The now fully-fledged neobank is set to launch into the market later in 2020 “after a short pilot period”, the company said in a statement. The fintech will offer lending products specifically designed for British farmers – namely its flagship offering ‘Oxbury Farm Credit’ – as well as savings accounts to other businesses and the general public.
“[Our lending services will] solve the cashflow problem faced by farmers having to fund their inputs many months before receiving income from the sale of the produced goods, which has been holding back the growth of their farms and tying up valuable cash in the production cycle,” the company says.
The neobank’s board of directors includes ex-head of business banking at HSBC Huw Morgan and former Bank of England adviser Tim Fitzpatrick.

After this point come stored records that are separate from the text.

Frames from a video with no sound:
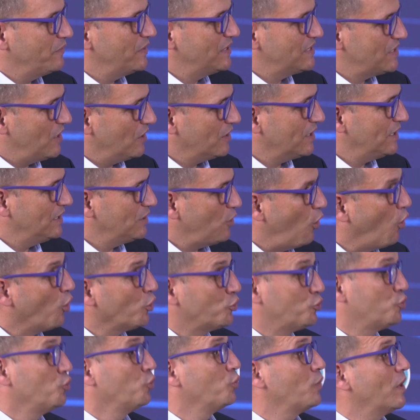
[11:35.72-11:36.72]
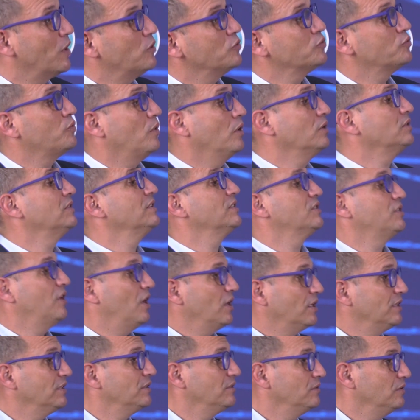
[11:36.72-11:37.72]
the socket or to reconstruct the
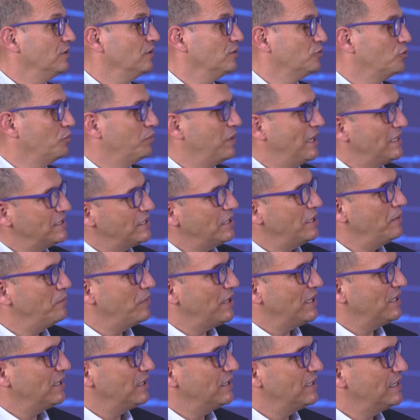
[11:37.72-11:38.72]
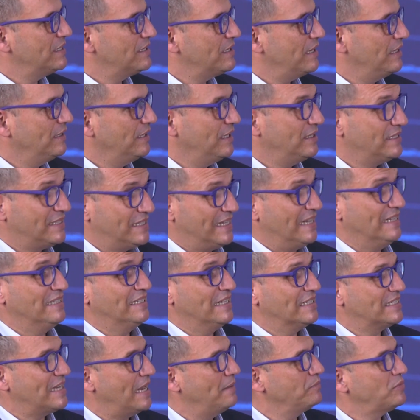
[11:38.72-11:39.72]
socket, to place an implant in this, and it's in
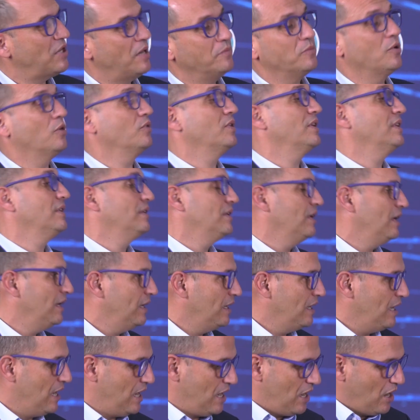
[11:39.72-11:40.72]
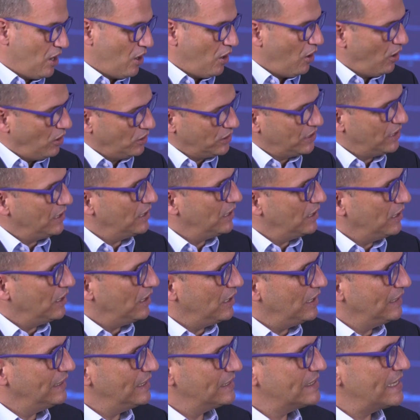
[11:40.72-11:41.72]
the same time or
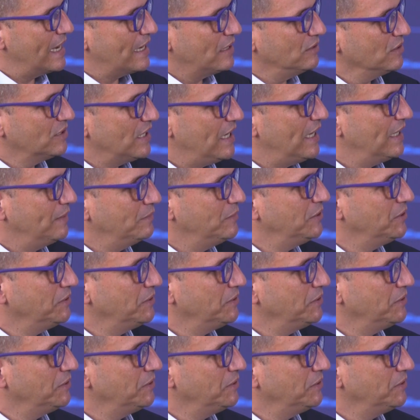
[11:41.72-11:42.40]
in the second time. Yeah.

The company says it is seeking “like-minded investors” – those with an interest in supporting an agricultural bank offering – to join the next funding round.
Read more: Philip Hammond joins OakNorth advisory board
“This is an important milestone in bringing to market the only UK based bank that has its thinking, expertise and empathy exclusively focused on the agricultural market and the needs of British farmers,” says CEO and co-founder James Farrar, who spent 17 years at the Bank of Scotland before spending smaller stints at HSBC, Nationwide and ClearBank.
Oxbury’s MD and co-founder Nick Evans describes the fintech as “a new specialist bank founded by the agricultural sector for the sector and is designed to work in partnership with long-established agribusinesses that farmers know and trust”.
“This trust is essential at a time of great change and opportunity in British agriculture that is being embraced by forward thinking farmers to secure the prosperity of British farms in a sustainable way,” says Evans.
With the imminent prospect of post-Brexit tariffs with the EU, and the National Farmers’ Union leader Minette Batters words last year which predict these tariffs will price British farms out of the export market, financial support for the UK’s agricultural sector will be in high demand this year.
Oxbury also mentions its mission to support agriculture’s transition to a low-carbon economy, as one of the sectors committed to helping the UK meet its ambitious pledge of net zero carbon emissions by 2050.